TASK PROMPT
Every entry must be output exactly as it was written.
SUPPLIED INFORMATION START
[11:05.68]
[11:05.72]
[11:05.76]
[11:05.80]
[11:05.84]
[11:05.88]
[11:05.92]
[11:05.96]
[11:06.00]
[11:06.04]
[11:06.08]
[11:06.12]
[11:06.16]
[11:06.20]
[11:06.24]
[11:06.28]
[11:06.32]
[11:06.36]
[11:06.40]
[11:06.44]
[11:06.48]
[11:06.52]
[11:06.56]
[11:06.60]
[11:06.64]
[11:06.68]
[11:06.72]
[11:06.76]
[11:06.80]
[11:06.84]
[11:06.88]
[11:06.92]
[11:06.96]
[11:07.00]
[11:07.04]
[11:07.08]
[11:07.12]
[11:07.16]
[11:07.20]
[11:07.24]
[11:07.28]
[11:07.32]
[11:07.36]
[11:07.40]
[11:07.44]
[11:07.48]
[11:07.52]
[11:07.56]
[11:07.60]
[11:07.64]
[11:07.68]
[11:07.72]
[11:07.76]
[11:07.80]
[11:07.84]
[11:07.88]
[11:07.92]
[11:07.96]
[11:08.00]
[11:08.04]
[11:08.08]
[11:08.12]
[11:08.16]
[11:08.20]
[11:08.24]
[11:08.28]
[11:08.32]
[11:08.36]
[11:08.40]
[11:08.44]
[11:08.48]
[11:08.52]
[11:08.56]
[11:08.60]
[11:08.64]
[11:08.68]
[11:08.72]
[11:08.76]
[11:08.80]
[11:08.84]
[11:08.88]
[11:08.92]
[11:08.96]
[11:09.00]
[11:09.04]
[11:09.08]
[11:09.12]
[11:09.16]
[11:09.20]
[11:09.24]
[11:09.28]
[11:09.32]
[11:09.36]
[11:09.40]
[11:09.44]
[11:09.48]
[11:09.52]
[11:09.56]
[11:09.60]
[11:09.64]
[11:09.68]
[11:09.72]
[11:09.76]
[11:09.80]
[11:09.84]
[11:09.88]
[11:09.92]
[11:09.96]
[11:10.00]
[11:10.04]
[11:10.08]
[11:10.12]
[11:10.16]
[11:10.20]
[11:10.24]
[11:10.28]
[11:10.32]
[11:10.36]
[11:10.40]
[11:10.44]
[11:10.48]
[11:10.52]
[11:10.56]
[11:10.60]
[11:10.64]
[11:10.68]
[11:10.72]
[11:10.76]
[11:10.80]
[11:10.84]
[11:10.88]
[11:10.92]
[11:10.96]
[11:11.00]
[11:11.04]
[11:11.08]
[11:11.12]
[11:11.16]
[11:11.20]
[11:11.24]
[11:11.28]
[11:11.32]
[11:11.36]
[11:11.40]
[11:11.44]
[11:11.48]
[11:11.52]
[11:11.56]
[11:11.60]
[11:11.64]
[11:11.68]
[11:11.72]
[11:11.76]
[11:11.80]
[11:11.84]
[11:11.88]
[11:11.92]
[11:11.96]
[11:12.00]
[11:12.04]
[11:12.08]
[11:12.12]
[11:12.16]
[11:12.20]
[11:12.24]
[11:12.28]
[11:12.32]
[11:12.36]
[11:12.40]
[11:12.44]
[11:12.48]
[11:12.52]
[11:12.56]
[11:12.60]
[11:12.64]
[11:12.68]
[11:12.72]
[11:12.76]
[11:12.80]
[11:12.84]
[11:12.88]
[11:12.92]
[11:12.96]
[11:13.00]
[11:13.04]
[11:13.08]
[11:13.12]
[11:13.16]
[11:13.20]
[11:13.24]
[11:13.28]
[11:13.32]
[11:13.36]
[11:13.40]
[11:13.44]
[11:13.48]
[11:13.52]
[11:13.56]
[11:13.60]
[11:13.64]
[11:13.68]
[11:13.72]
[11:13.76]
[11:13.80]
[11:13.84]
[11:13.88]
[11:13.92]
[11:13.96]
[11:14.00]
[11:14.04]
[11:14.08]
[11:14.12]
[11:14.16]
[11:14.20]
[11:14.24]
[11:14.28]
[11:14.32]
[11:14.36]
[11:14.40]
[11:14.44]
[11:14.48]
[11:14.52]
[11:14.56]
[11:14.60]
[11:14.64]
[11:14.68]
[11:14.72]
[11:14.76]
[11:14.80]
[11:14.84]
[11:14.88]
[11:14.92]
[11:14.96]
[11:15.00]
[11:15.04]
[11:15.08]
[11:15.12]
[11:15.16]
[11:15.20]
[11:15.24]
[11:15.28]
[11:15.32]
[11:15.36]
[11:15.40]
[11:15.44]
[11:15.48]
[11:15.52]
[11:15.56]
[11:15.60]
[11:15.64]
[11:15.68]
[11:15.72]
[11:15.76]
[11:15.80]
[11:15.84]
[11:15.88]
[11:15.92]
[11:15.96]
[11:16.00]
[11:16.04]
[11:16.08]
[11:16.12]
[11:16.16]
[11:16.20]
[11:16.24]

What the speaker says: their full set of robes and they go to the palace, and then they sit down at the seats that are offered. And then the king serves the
SUPPLIED INFORMATION END
ANSWER SECTION
[11:05.68]
[11:05.72]
[11:05.76]
[11:05.80]
[11:05.84]
[11:05.88]
[11:05.92]
[11:05.96]
[11:06.00]
[11:06.04]
[11:06.08]
[11:06.12]
[11:06.16]
[11:06.20]
[11:06.24]
[11:06.28]
[11:06.32]
[11:06.36]
[11:06.40]
[11:06.44]
[11:06.48]
[11:06.52]
[11:06.56]
[11:06.60]
[11:06.64]
[11:06.68]
[11:06.72]
[11:06.76]
[11:06.80]
[11:06.84]
[11:06.88]
[11:06.92]
[11:06.96]
[11:07.00]
[11:07.04]
[11:07.08]
[11:07.12]
[11:07.16]
[11:07.20]
[11:07.24]
[11:07.28]
[11:07.32]
[11:07.36]
[11:07.40]
[11:07.44]
[11:07.48]
[11:07.52]
[11:07.56]
[11:07.60]
[11:07.64]
[11:07.68]
[11:07.72]
[11:07.76]
[11:07.80]
[11:07.84]
[11:07.88]
[11:07.92]
[11:07.96]
[11:08.00]
[11:08.04]
[11:08.08]
[11:08.12]
[11:08.16]
[11:08.20]
[11:08.24]
[11:08.28]
[11:08.32]
[11:08.36]
[11:08.40]
[11:08.44]
[11:08.48]
[11:08.52]
[11:08.56]
[11:08.60]
[11:08.64]
[11:08.68]
[11:08.72]
[11:08.76]
[11:08.80]
[11:08.84]
[11:08.88]
[11:08.92]
[11:08.96]
[11:09.00]
[11:09.04]
[11:09.08]
[11:09.12]
[11:09.16]
[11:09.20]
[11:09.24]
[11:09.28]
[11:09.32]
[11:09.36]
[11:09.40]
[11:09.44]
[11:09.48]
[11:09.52]
[11:09.56]
[11:09.60]
[11:09.64]
[11:09.68]
[11:09.72]
[11:09.76]
[11:09.80]
[11:09.84]
[11:09.88]
[11:09.92]
[11:09.96]
[11:10.00]
[11:10.04]
[11:10.08]
[11:10.12]
[11:10.16]
[11:10.20]
[11:10.24]
[11:10.28]
[11:10.32]
[11:10.36]
[11:10.40]
[11:10.44]
[11:10.48]
[11:10.52]
[11:10.56]
[11:10.60]
[11:10.64]
[11:10.68]
[11:10.72]
[11:10.76]
[11:10.80]
[11:10.84]
[11:10.88]
[11:10.92]
[11:10.96]
[11:11.00]
[11:11.04]
[11:11.08]
[11:11.12]
[11:11.16]
[11:11.20]
[11:11.24]
[11:11.28]
[11:11.32]
[11:11.36]
[11:11.40]
[11:11.44]
[11:11.48]
[11:11.52]
[11:11.56]
[11:11.60]
[11:11.64]
[11:11.68]
[11:11.72]
[11:11.76]
[11:11.80]
[11:11.84]
[11:11.88]
[11:11.92]
[11:11.96]
[11:12.00]
[11:12.04]
[11:12.08]
[11:12.12]
[11:12.16]
[11:12.20]
[11:12.24]
[11:12.28]
[11:12.32]
[11:12.36]
[11:12.40]
[11:12.44]
[11:12.48]
[11:12.52]
[11:12.56]
[11:12.60]
[11:12.64]
[11:12.68]
[11:12.72]
[11:12.76]
[11:12.80]
[11:12.84]
[11:12.88]
[11:12.92]
[11:12.96]
[11:13.00]
[11:13.04]
[11:13.08]
[11:13.12]
[11:13.16]
[11:13.20]
[11:13.24]
[11:13.28]
[11:13.32]
[11:13.36]
[11:13.40]
[11:13.44]
[11:13.48]
[11:13.52]
[11:13.56]
[11:13.60]
[11:13.64]
[11:13.68]
[11:13.72]
[11:13.76]
[11:13.80]
[11:13.84]
[11:13.88]
[11:13.92]
[11:13.96]
[11:14.00]
[11:14.04]
[11:14.08]
[11:14.12]
[11:14.16]
[11:14.20]
[11:14.24]
[11:14.28]
[11:14.32]
[11:14.36]
[11:14.40]
[11:14.44]
[11:14.48]
[11:14.52]
[11:14.56]
[11:14.60]
[11:14.64]
[11:14.68]
[11:14.72]
[11:14.76]
[11:14.80]
[11:14.84]
[11:14.88]
[11:14.92]
[11:14.96]
[11:15.00]
[11:15.04]
[11:15.08]
[11:15.12]
[11:15.16]
[11:15.20]
[11:15.24]
[11:15.28]
[11:15.32]
[11:15.36]
[11:15.40]
[11:15.44]
[11:15.48]
[11:15.52]
[11:15.56]
[11:15.60]
[11:15.64]
[11:15.68]
[11:15.72]
[11:15.76]
[11:15.80]
[11:15.84]
[11:15.88]
[11:15.92]
[11:15.96]
[11:16.00]
[11:16.04]
[11:16.08]
[11:16.12]
[11:16.16]
[11:16.20]
[11:16.24]

What the speaker says: their full set of robes and they go to the palace, and then they sit down at the seats that are offered. And then the king serves the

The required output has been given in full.